While the investigation was still ongoing, Neuste Tageblatt claimed that there were suspicions about potential accomplices in the murders. The newspaper wrote that witnesses recalled seeing light in an upper floor room at about 1:30, only achievable through the carrying of a hand-held lamp. Since it was assumed that Brückner was already in the house by then and in the process of killing his family, it was considered unlikely that he could have held the axe, with which most of the victims were killed, and a lamp at the same time, thus it was theorised that a second person was holding the lamp during this time. Neuste Tageblatt claimed that Brückner's mother Margarete would be the most likely accomplice, despite having also been killed by her son, claiming that unlike the other victims, she had been found lying across her bed and that her body was still warm when found, noting that she wore an underskirt instead of nightwear. The newspaper also implicated an unspecified, still-living relative as also being suspected of involvement. Neuste Tagebatt retracted the previous claims as incorrect the following week, stating that neither Margarete Brückner or any living person was involved, denouncing the spread of unfounded rumours, and publishing the correct crime scene details. The newspaper also addressed another claim that Ilse Brückner was shot in the head, clarifying that while Brückner owned a gun, it was found unused in his room.

Coburg officials stated in their ultimate findings that Brückner acted alone. Investigators had always ruled out the unnamed relative and also confirmed that none of the dead could have aided Brückner in the murders. Regarding the details about Brückner's mother, the report specified that she was found in the same position in bed as the other victims and that two other of the women were also wearing extra clothing in a manner consistent with common habit. The investigation was not able to determine if Brückner had actually used the lamp found on the scene, but noted there was space to set down the lamp inside the rooms.

== Aftermath ==
The perpetrator's remains were buried in an unmarked grave behind a morgue. The eight Hassenberg victims were buried on 10 June on a cemetery in Gestungshausen. The funeral was observed by hundreds of attendants, both locals and those who had travelled over to pay their respects. Sonnefeld's school, which most of the deceased children attended, honored their former students in a wreath ceremony by their teachers while the burial was accompanied by funeral hymns sung by the choirs of the village and the school. Most of the remaining members of the three affected family were also present, including survivor Hugo Birnstiel and another Brückner sister, who fainted during the service.

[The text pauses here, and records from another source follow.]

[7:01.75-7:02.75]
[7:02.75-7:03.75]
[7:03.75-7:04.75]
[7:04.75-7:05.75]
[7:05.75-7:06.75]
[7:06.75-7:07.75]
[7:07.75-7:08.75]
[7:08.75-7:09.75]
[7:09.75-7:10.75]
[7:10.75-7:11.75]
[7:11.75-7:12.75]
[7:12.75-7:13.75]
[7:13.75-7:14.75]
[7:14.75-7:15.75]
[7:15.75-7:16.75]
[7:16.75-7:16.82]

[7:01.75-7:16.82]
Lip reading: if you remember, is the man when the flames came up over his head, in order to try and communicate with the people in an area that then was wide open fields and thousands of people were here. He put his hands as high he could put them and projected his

During the eulogy, Gestungshausen chapel superintendent Alwin Sellner held a speech urging community members to remember the victims and see the killings as a call to self-reflection. Coburger Zeitung commented on the potential motive of infamy, writing "a glorious memory won't be granted to the fiend".

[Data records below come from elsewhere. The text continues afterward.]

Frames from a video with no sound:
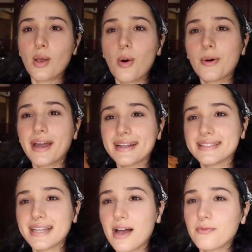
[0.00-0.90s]
Okay,
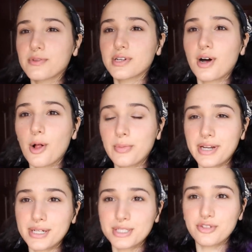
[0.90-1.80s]
it's time for the
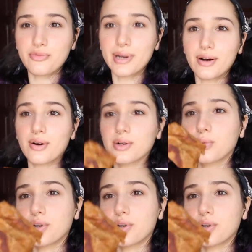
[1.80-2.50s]
culmination of my hard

In addition to the already highly publicised serial killings of Fritz Haarmann and mass murder in Haiger, the Hassenberg murders occurred during a heightened political climate amidst negotiations with the UK for the Locarno Treaties and increasing hostilities against Germans and other foreign nationals in China during the Thirtieth May movement. Coupled with a general increase in violent crime, interest in the Hassenberg murders was waning by 12 June, when it was overshadowed by the apparent lust murder of Alma Söllner, followed by suspicions of serial killings after the additional discovery of the bodies of Rosa Reis and two other women in nearby Sonneberg, which were later tied to a mentally disabled man, Bruno Lüdke, who became regarded as an innocent scapegoat framed by the later Nazi government.

On 17 June, a master tailor from Kölleda offered to buy the former Rosenbauer residence to use as his studio.

Freies Wort wrote in 2021 that despite initial widespread reporting, the Hassenberg murders ultimately became only a "talk of the day" event in both the news cycle and local history.